The Definition of Blue Light

It is visible light with a wavelength between 400 and 450 nm (nanometers) that is perceived as blue by our eyes. It may be present even when you perceive light as white or another color. Common sources of blue light are CFL (compact fluorescent light) bulbs, LED lights, flat screen LED televisions, and devices like smartphones, explained Prevent Blindness, a site that focuses on preventing blindness and preserve one’s sense of sight.

Blue light from your devices will not increase your risk of macular degeneration or damage any part of your eye. Still, blue light is something to be concerned about as it has more energy per photon light than other colors in the visible spectrum— think green or red light. High doses of blue light can be damaging when it is absorbed by your body’s cells. Further, your blue light-emitting devices may disrupt your sleep and circadian rhythm. It can also cause digital eye strain. Symptoms of this condition are sore or irritated eyes and difficulty focusing. 

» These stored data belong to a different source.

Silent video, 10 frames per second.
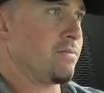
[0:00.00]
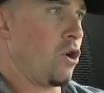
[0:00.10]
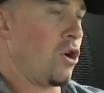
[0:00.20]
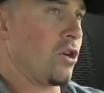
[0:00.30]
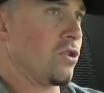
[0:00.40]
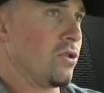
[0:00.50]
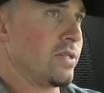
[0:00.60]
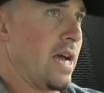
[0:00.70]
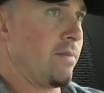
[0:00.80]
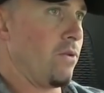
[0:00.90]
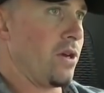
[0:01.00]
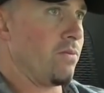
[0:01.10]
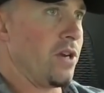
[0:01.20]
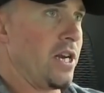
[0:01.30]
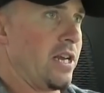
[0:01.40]
article, tabloid
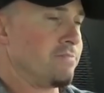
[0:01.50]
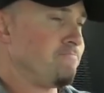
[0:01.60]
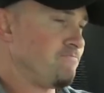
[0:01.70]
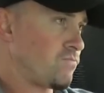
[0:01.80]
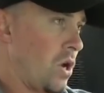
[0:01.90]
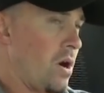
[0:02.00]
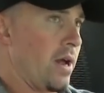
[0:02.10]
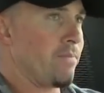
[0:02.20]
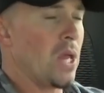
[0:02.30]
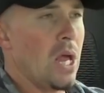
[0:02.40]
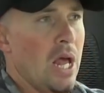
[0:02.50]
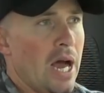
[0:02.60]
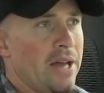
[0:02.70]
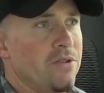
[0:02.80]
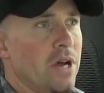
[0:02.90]
reading, all right,
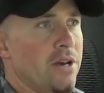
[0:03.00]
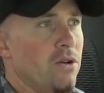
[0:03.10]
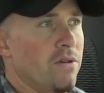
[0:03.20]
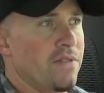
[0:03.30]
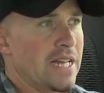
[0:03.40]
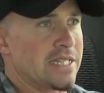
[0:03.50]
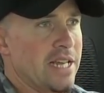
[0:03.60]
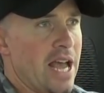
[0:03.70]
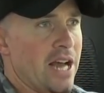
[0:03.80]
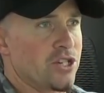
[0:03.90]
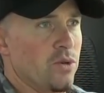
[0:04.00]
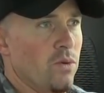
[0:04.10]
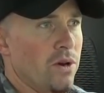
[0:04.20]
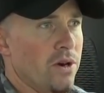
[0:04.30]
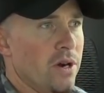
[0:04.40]
I do not know if that's the actual
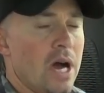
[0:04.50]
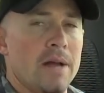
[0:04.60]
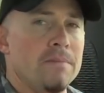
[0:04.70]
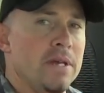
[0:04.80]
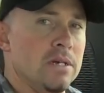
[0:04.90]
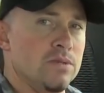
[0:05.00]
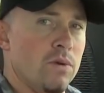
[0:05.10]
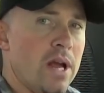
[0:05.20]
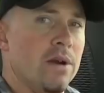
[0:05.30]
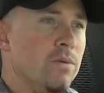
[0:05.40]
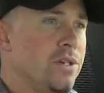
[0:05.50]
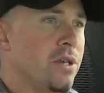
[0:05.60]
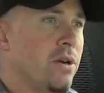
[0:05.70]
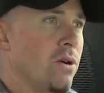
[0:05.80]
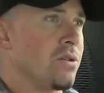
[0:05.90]
one or not, because when I
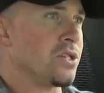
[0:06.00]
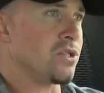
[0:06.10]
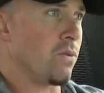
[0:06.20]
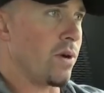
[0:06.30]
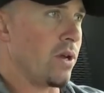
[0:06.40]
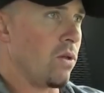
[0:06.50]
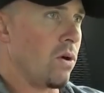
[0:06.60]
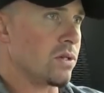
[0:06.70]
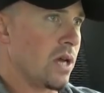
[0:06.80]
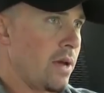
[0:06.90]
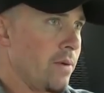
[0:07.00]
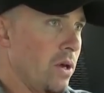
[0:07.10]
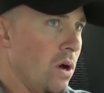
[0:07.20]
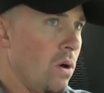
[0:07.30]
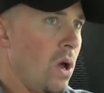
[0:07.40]
originally heard the story a long time
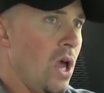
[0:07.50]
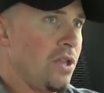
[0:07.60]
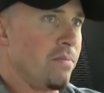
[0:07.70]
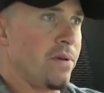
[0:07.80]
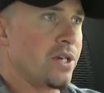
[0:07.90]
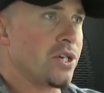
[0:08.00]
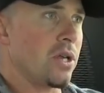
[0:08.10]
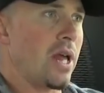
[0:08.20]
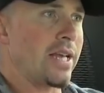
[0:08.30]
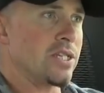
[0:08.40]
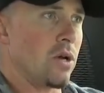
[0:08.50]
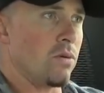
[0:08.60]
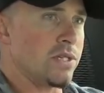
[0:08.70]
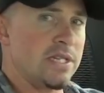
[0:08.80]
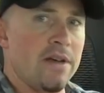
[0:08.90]
ago, the picture that I saw
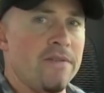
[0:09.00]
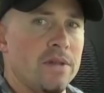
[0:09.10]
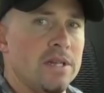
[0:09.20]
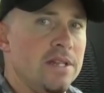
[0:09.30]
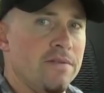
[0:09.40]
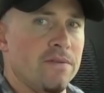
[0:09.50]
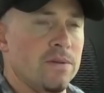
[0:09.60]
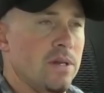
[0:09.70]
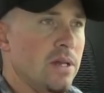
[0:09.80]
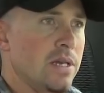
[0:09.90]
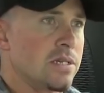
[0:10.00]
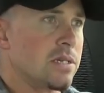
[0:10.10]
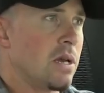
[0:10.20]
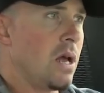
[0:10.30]
was definitely different than this.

The effects of blue light are still being studied, so we have limited knowledge about it as of now, stated Fatoumata Yanoga. MD, of The Ohio State University Wexner Medical Center, a leader for healthcare and medical research in Ohio. Likewise, further studies need to be conducted to assess how much natural and manmade blue light is too much for the retina, as well as how much will contribute to eye diseases later in life. On the other hand, the benefits of blue light include boosting alertness and regulating your circadian rhythm. It can also aid in your memory and cognitive function and boost your mood.



Protecting Yourself Against Blue Light

At night, wear amber-tinted glasses to avoid exposing yourself to blue light. These glasses block all blue light. Hence, your brain will not be prompted to stay awake, said Kris Gunnars, BSc, of Healthline, a website dedicated to publishing content on medical information and health advice. A study by Kimberly Burkhart and James R. Phelps of PubMed, a research portal containing over 30 million citations for biomedical literature from MEDLINE, life science journals, and online books, found that shift workers wearing amber-tinted glasses before bedtime significantly improved their sleep.

While there are other studies that justify the use of amber-tinted glasses, one literature review by John G. Lawrenson, Christopher C. Hull, and Laura E. Downie of PubMed, has noted a lack of high quality evidence supporting the use of these glasses. You can also use anti-reflective lenses to reduce glare and increase contrast, advised Prevent Blindness.  Additionally, anti-reflective lenses can block blue light from the sun and devices. Speaking of which, consider using screen filters to minimize the amount of blue light emitted from your devices, which could reach your retina. It is also advisable to reduce the amount of time in front of your devices, if possible. Otherwise, take frequent breaks to give your eyes a quick rest. If your eyes feel dry, it is strongly recommended to use artificial tears.

Turn off all lights in your home one to two hears before heading to bed and opt to invest in a red or orange reading lamp, which will not emit blue light. Be sure that your bedroom is completely dark before you go to sleep or use a sleep mask. If you think your devices prevent you from falling asleep or disrupt your circadian rhythm, Ramsey suggested consulting your doctor to help limit device use at night. During the day, it is important to expose yourself to plenty of blue light. For example, you can go outside to get your daily dose of sunlight. If not, you can use a blue light therapy device, which is a lamp that simulates the sun, exposing your eyes and face to blue light.


Blue light can disrupt our sleep and cause eye strain. More studies need to be done on the effects of blue light on our bodies. Right now, the least people can do is to use amber-tinted glasses and if possible, limit screentime to reduce one’s exposure to blue light.